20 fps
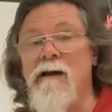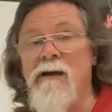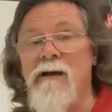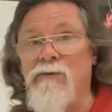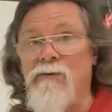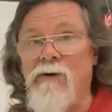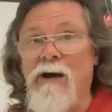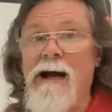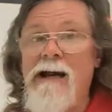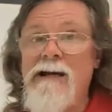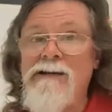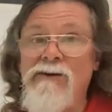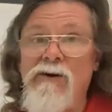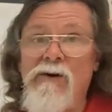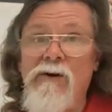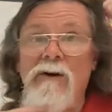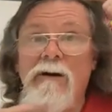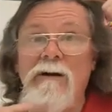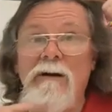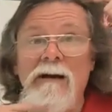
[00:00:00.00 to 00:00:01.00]
Your eyes
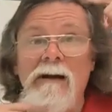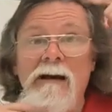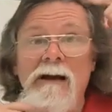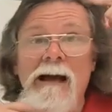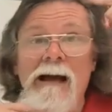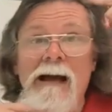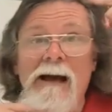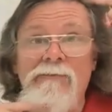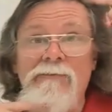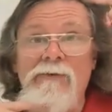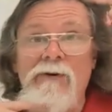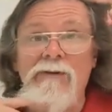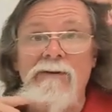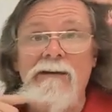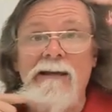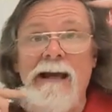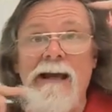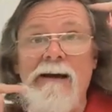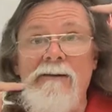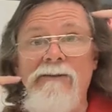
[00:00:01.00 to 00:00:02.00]
are how far
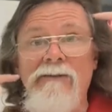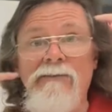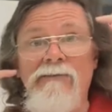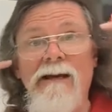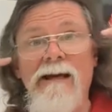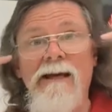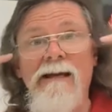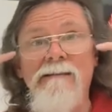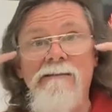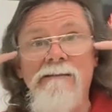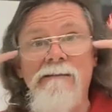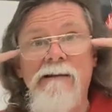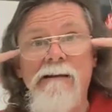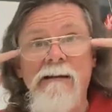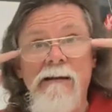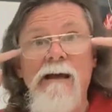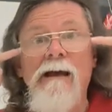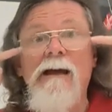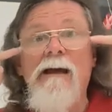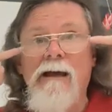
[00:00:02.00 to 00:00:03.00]
down your face?
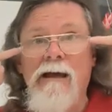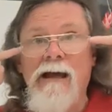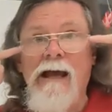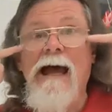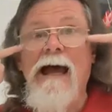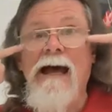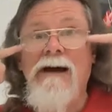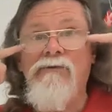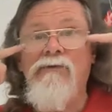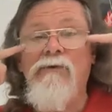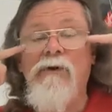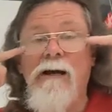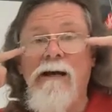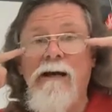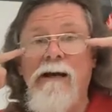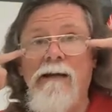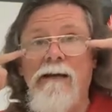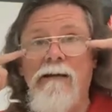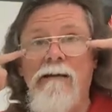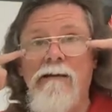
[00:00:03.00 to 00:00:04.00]

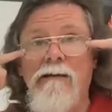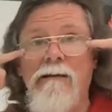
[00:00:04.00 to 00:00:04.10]
Halfway.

* * * * *

### WHAT THE TASK ASKS
Reproduce every line of the material above, but drop the pictures.

### EXERCISE RESPONSE
20 fps
[00:00:00.00 to 00:00:01.00]
Your eyes
[00:00:01.00 to 00:00:02.00]
are how far
[00:00:02.00 to 00:00:03.00]
down your face?
[00:00:03.00 to 00:00:04.00]

[00:00:04.00 to 00:00:04.10]
Halfway.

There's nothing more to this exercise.